Really a majority of our growth is happening through what we call that core and contender, that high volume surgeon customer growth, and so that's what's driving most of it. Of course, those numbers of 1,800 surgeons being a very high growth market, those numbers of those surgeons is growing. We also have introduced some additional new products into the market. Not only that, those new products are at higher price points than our existing product line, so we're expecting to see some at least stabilization, I'll put it that way, of pricing, which is rare in the orthopedic market. All of those are obviously very constructive for growth in the relative near term. Two other areas we expect to be drivers of growth as we move into the longer term. One, exposure to international markets.

100% of our revenue today is in the U.S., so we do expect to expand outside the borders of the United States in the coming quarters, and that can be helpful from a growth standpoint. Of course, at the very beginning, I characterized us as focused on the shoulder surgical care market. Today, we are the only publicly traded company, well-capitalized, focused 100% on that high volume shoulder specialists. Of course, when you think about a high volume shoulder arthroplasty surgeon, typically, their practice is such that arthroplasty represents a minority of the procedures they perform on a weekly basis. There are many more indications that we consider as opportunities in the future. As we move into perhaps some of those soft tissue indications, that can be interesting for us in the future.

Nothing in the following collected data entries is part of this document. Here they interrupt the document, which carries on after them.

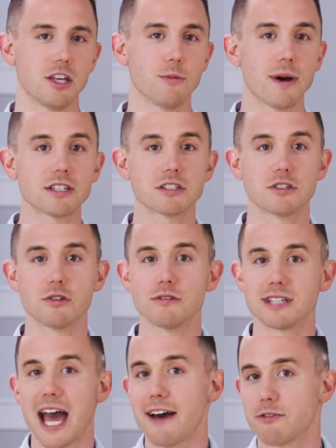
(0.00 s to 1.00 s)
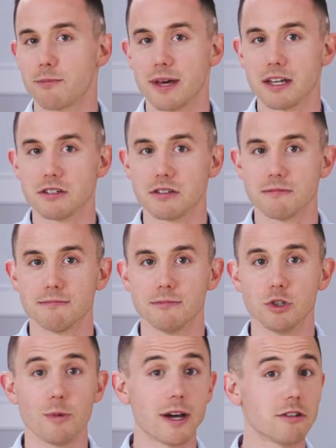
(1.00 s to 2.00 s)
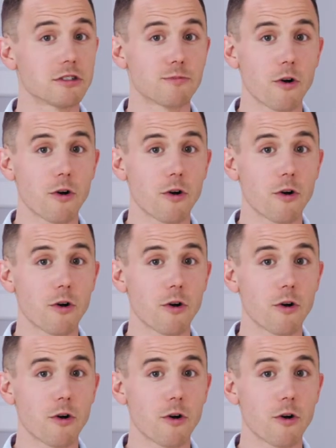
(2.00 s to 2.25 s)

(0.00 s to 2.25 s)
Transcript: You might just use half a page. You might useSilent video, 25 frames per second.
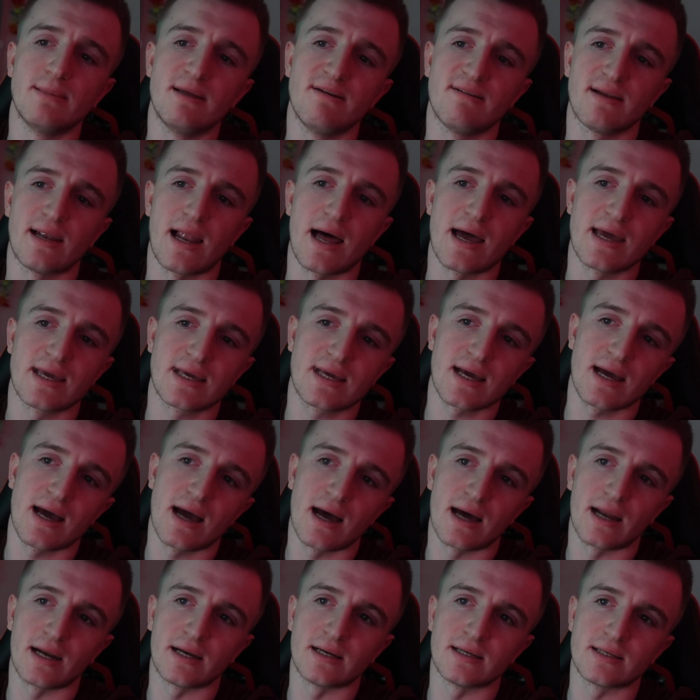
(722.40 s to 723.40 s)
Leave a like
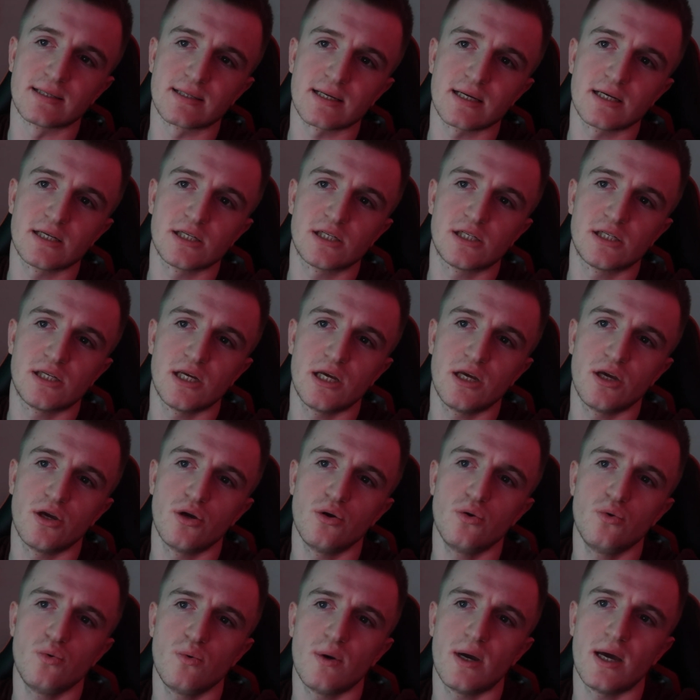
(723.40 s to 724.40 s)
and see
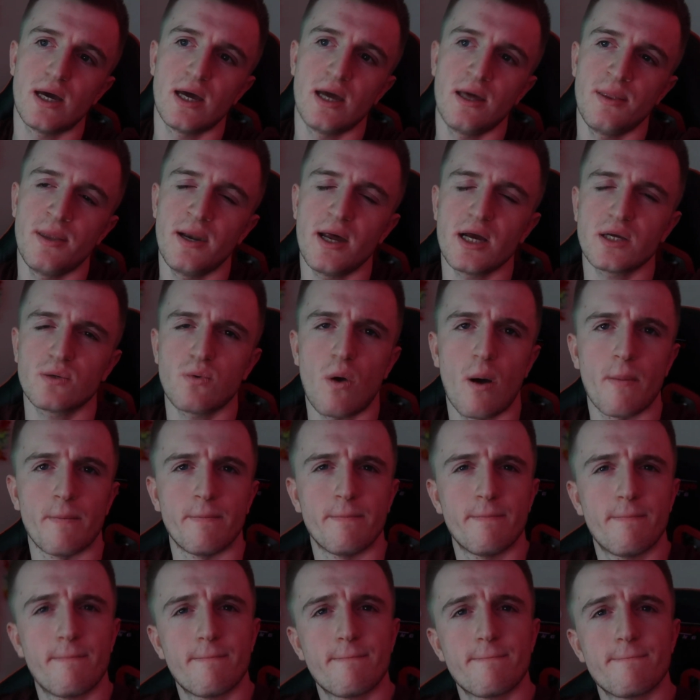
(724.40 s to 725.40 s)
you in the next
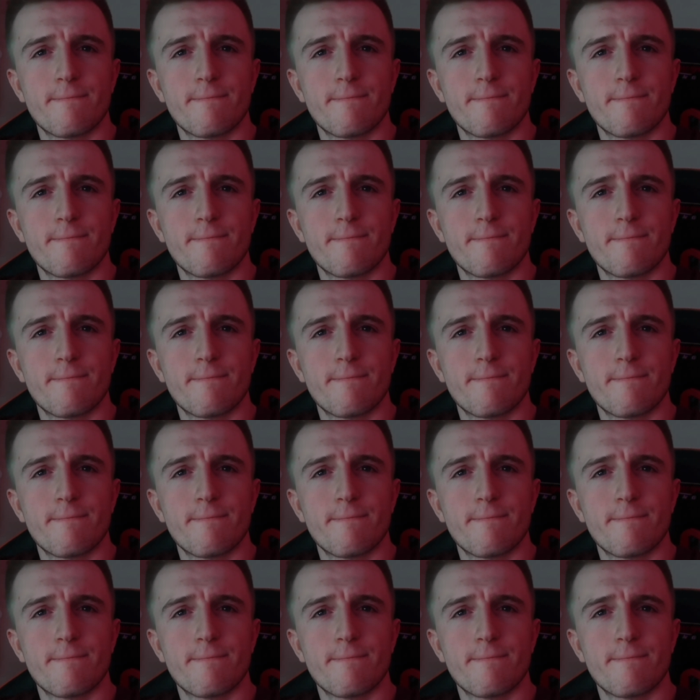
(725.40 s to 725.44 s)
one.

I'm gonna skip this one, with that, I'll take any questions you may have. Go ahead, Caitlin.

Caitlin Roberts
Director of MedTech Equity Research, Canaccord Genuity

In terms of the INS partnership, when do you expect that to launch? What types of, you know, what indications are you starting off with?

Robert Ball
CEO and Executive Chairman, Shoulder Innovations

Yeah. I'll take the second part first. The way the model works with this robotic solution, it will allow us to launch several different indications simultaneously. There isn't really. It won't cover everything, but it will cover a number of indications simultaneously. Second, we've not been clear with the market yet about when we intend to launch the product, but we have characterized it as from a cost and from a timing standpoint, kind of a typical implant product, cycle time and cost. Gives you a sense. Any other questions? Please.

Speaker 3

Could you speak to the impact of your micro-robotic system deployment and the impact it's had on sales?

Robert Ball
CEO and Executive Chairman, Shoulder Innovations

Of course, we are not in market yet with the robotic solution, but it's a fair question 'cause what I will speak to is that there is a high degree of interest in robotics, particularly in shoulder arthroplasty. I would characterize that our announcement and the way we have dialed a solution that looks very well suited to the arthroplasty market has introduced a number of inbound phone calls. I'll put it that way. It's been very constructive for the way shoulder surgeons have perceived us in the marketplace. You know, Any other questions? Oh, come on. You got two minutes. All right. Thanks a lot.